It is what every owner, every architect, every general contractor and every subcontractor dreams about: The Smooth Project. The one without hiccups. The one with few, if any, field-originated change orders. The one with nary a punch list.

The one with the smiles.

There is probably not a subcontractor in the country who does not have his or her view of what makes for such a job, but here we will take a closer look at how the general contractor views this often-elusive ideal, and what he or she considers the key factors in a good general/sub relationship. After all, it’s the GC’s view that, in the end—along with the owner’s—determines whether you performed marginally, so-so, or brilliantly (a sure invitation to bid the next job).

Several general contractors across the country agreed to answer questions and provide feedback on these issues, and here are the results.

Dependability, honesty. Matson Roberts, president of RVA Construction, Inc. in Virginia, initially laughs at the idea of a smooth project. “I’m not sure that there is such a thing,” he says.

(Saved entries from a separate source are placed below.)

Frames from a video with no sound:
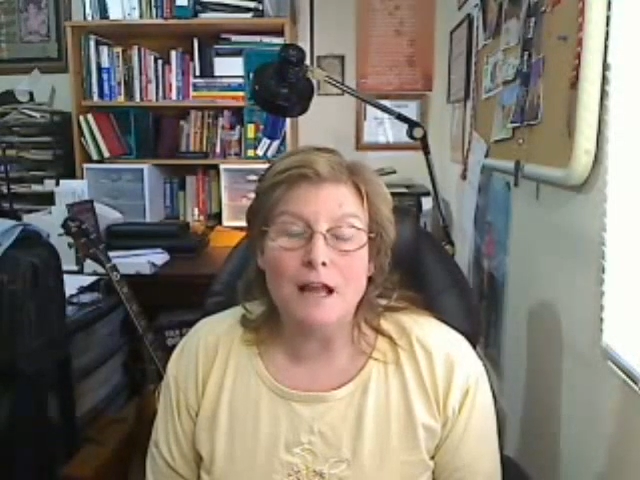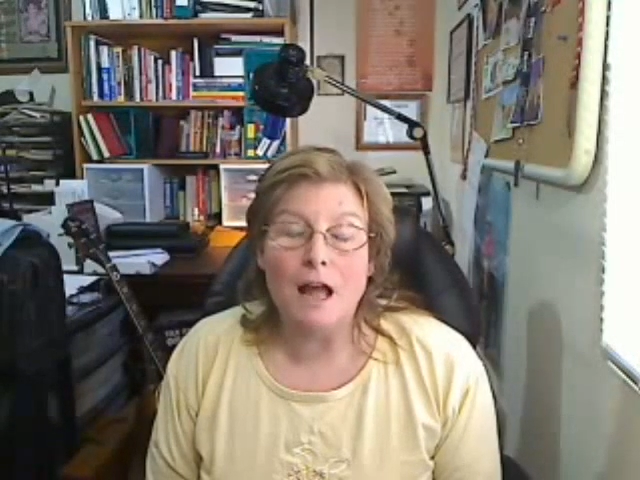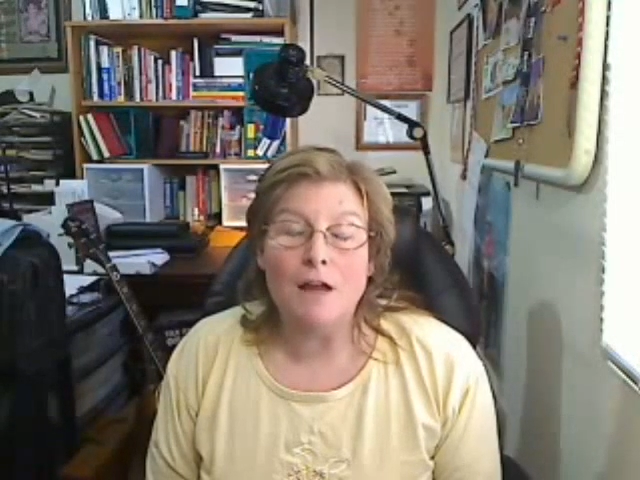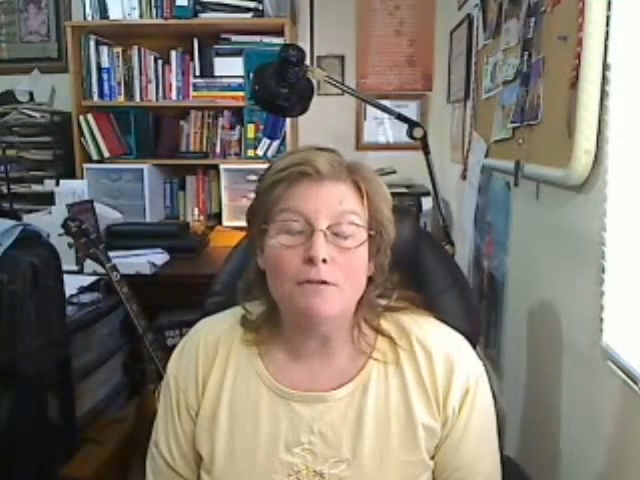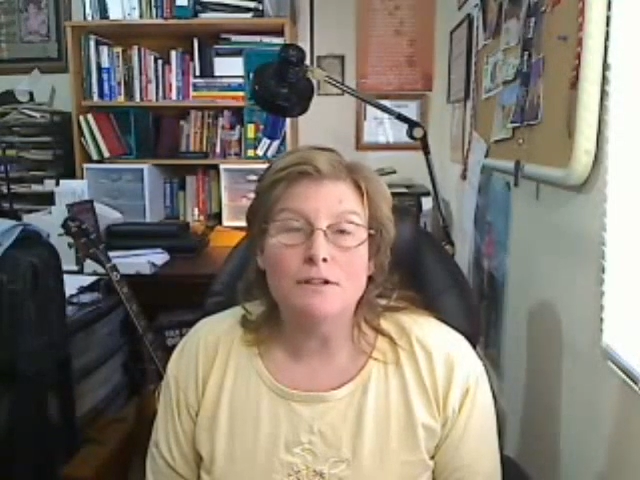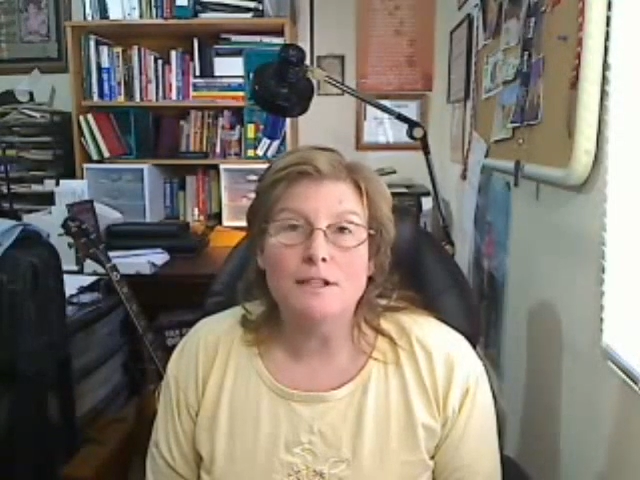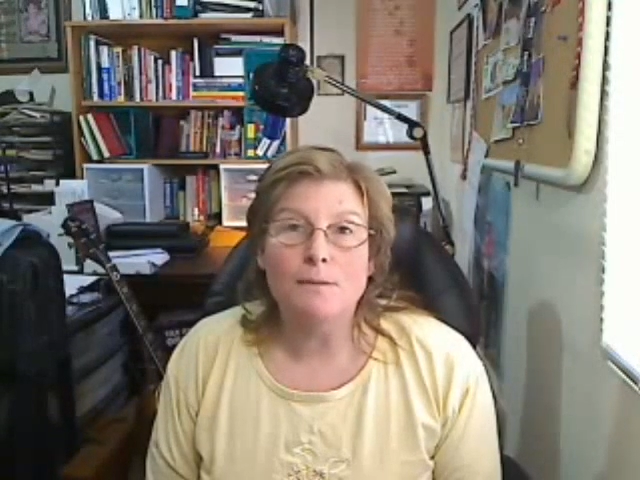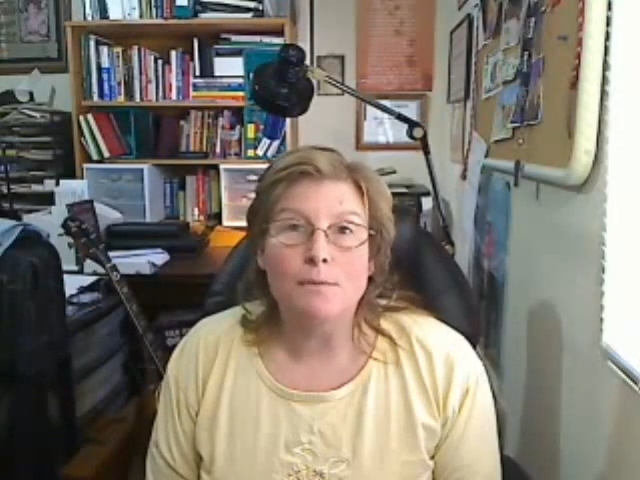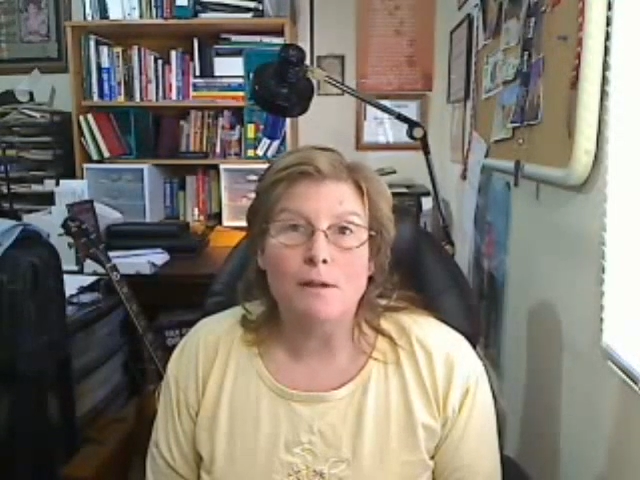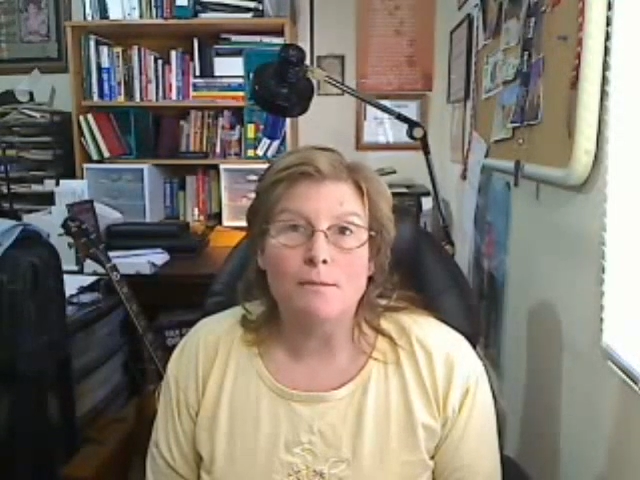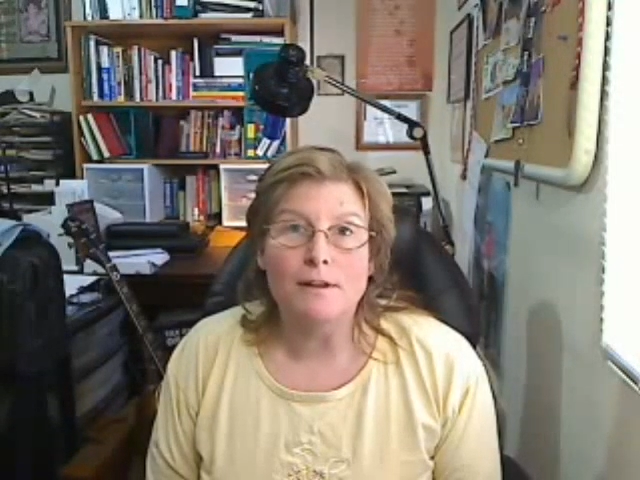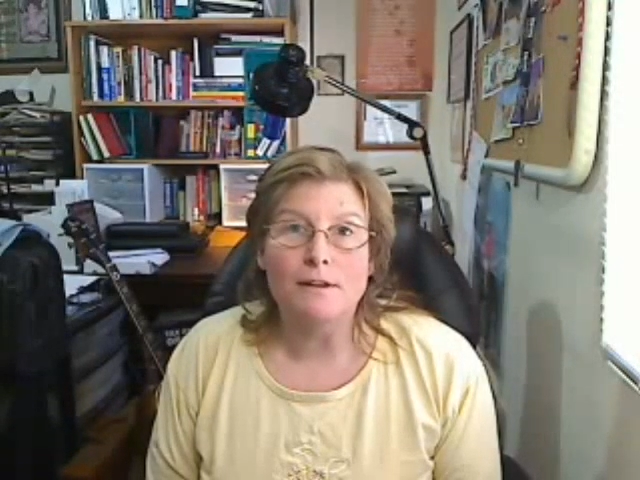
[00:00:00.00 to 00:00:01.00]
I would say
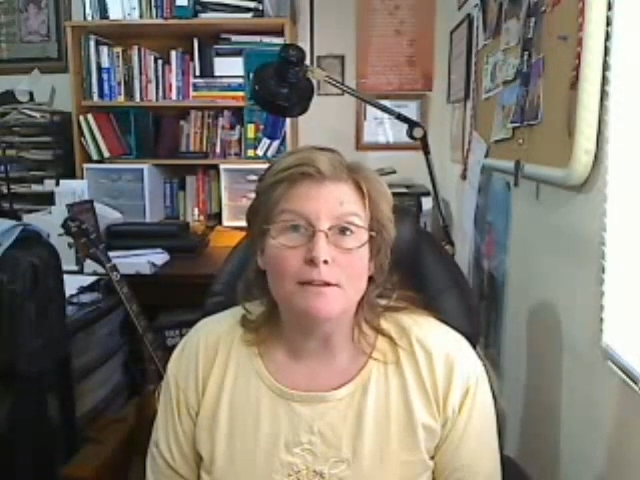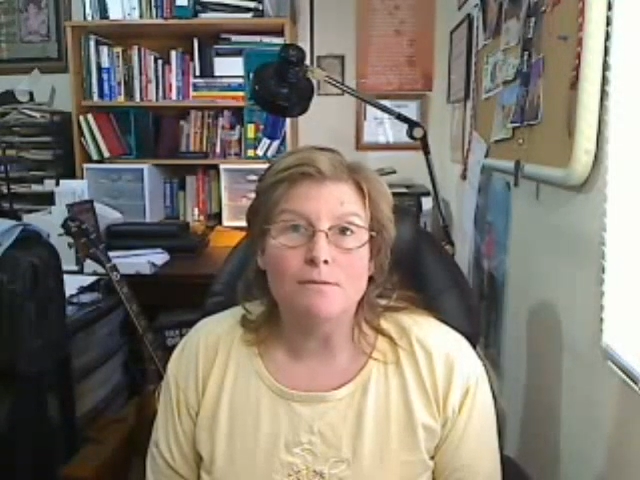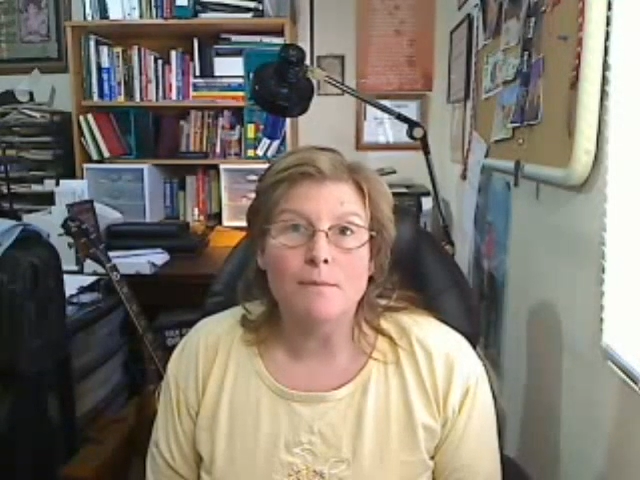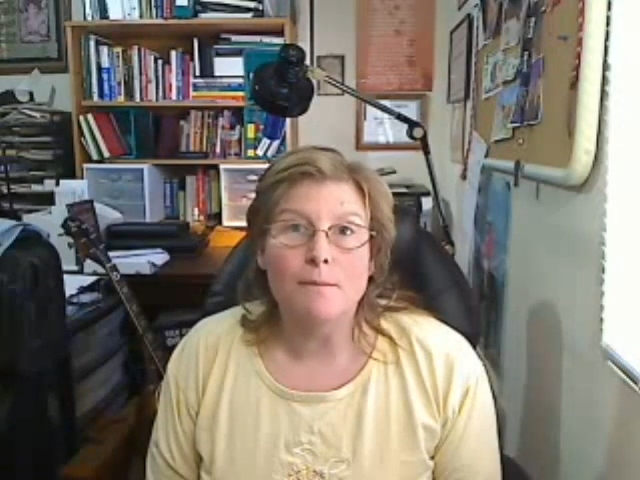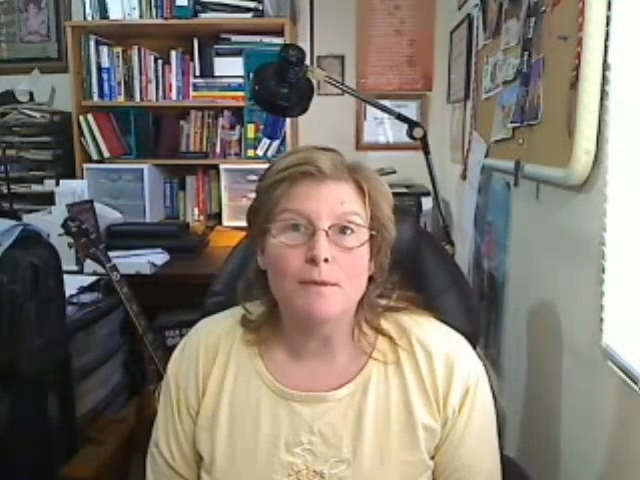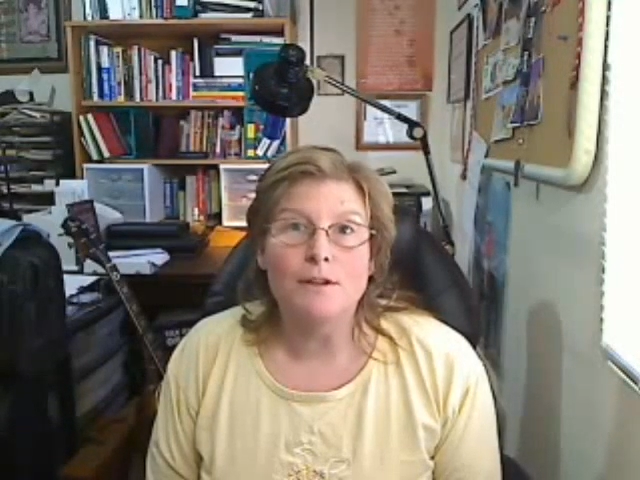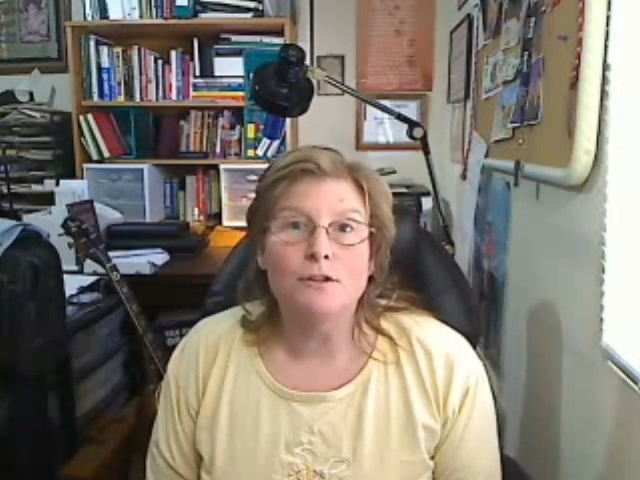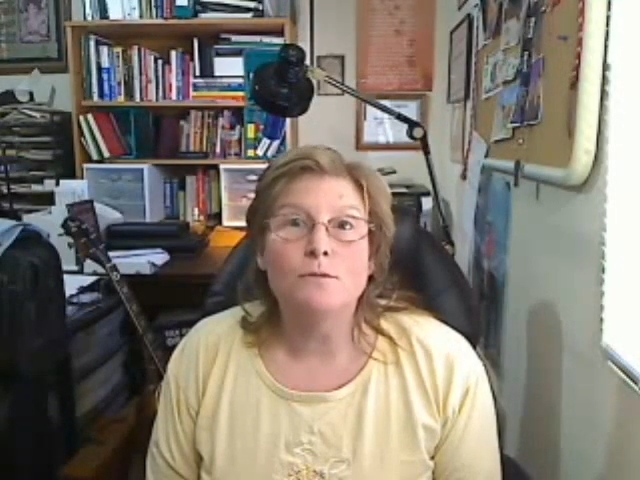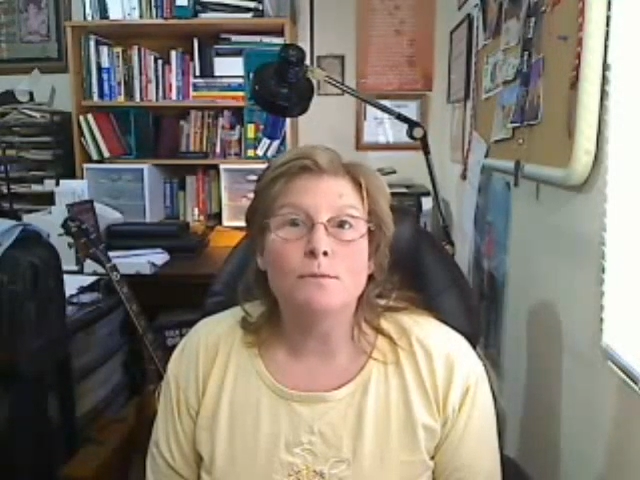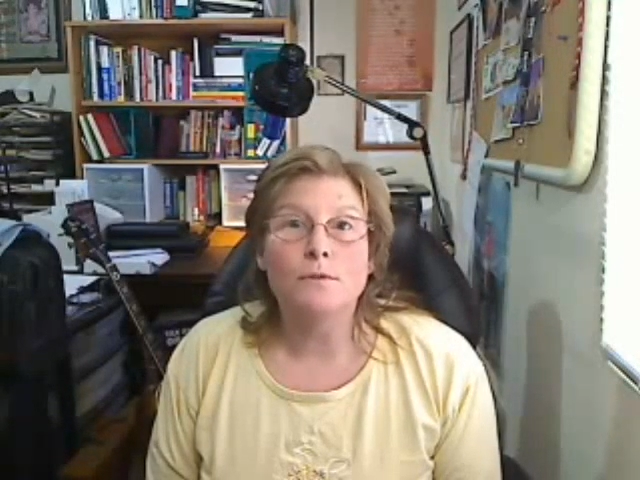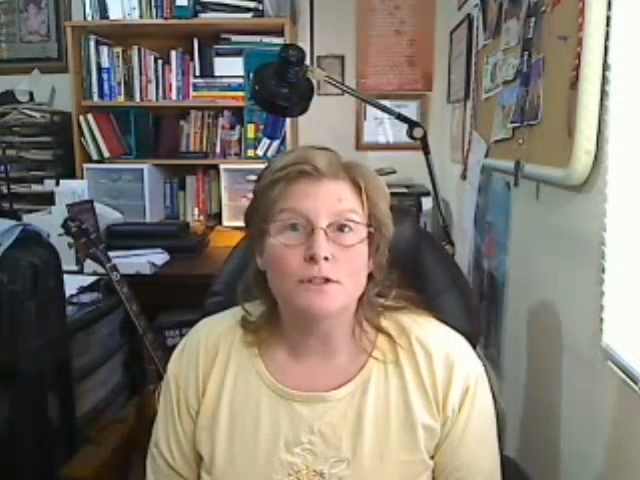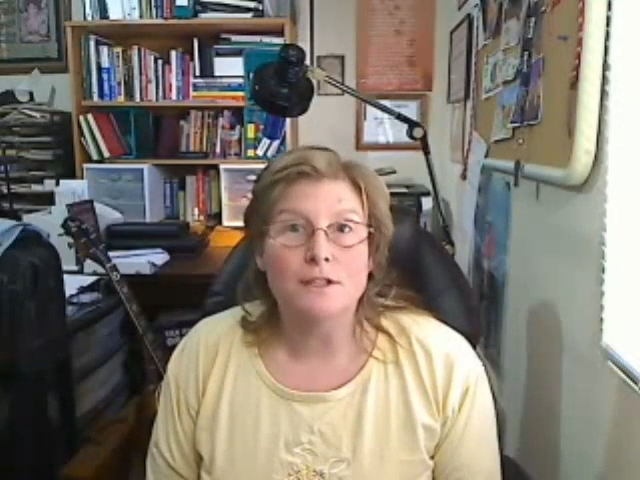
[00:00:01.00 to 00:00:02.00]
probably maybe
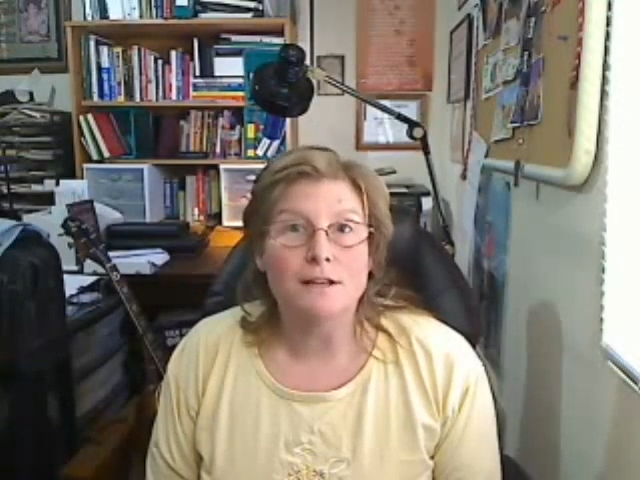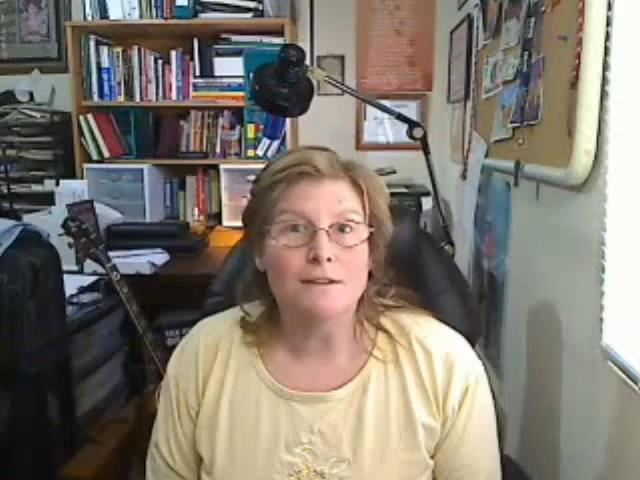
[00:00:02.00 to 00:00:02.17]
2%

But then he goes on to say, “One thing that makes for a smooth project is having a dependable subcontractor, someone we have worked with in the past, because that takes one of the variables out of the equation.

“Dealing with someone you know and can trust to perform frees you from worrying about that aspect of the job.If they tell you they will be finished by Friday, you can count on them finishing by Friday, and you can turn your attention to other things.

“As for what makes a GC/sub relationship work, it’s honesty.”

Performance: on schedule, on budget. Andy Campbell, project manager for Hamilton Construction in Southern California, puts it equally succinctly: “A smooth project is one that stays on schedule and on budget. This means the subcontractor has to perform well.

“Really, the key to this relationship is like any other: There has to be trust. You have to feel that the person you are dealing with is dealing honestly and fairly. And in business, this relationship is also about performance.”

Shared goals and values. Adam Stewart, senior project manager at HITT Contracting Inc. in Virginia, agrees: “A smooth project is on schedule, comes in under budget, and ends up with a client pleased with the way things work and look.”

He goes on to amplify, “The key to a relationship that brings this about is understanding each others’ goals.

“Of course, the GC’s goal and the subcontractor’s goal are to get the job done and make money. So far, so good, but they may differ on some of the finer points of how you get there in terms of quality and pleasing your client along the way. There has to be agreement on these finer issues, too. And that often comes down to shared values.”

Clear planning, accurate bids. Adam Benson, senior project manager at Streuver Bros. Eccles & Rouse in Baltimore, also sees a smooth project as one that “finishes under budget and ahead of schedule. And that can only be accomplished by having a clear plan, getting on that plan, and staying on it. Once you start drifting off it, things you do to recover may spin you in the wrong direction and make things worse. Literally, staying on the plan from Minute One has proven, for me, to breed the best and smoothest projects.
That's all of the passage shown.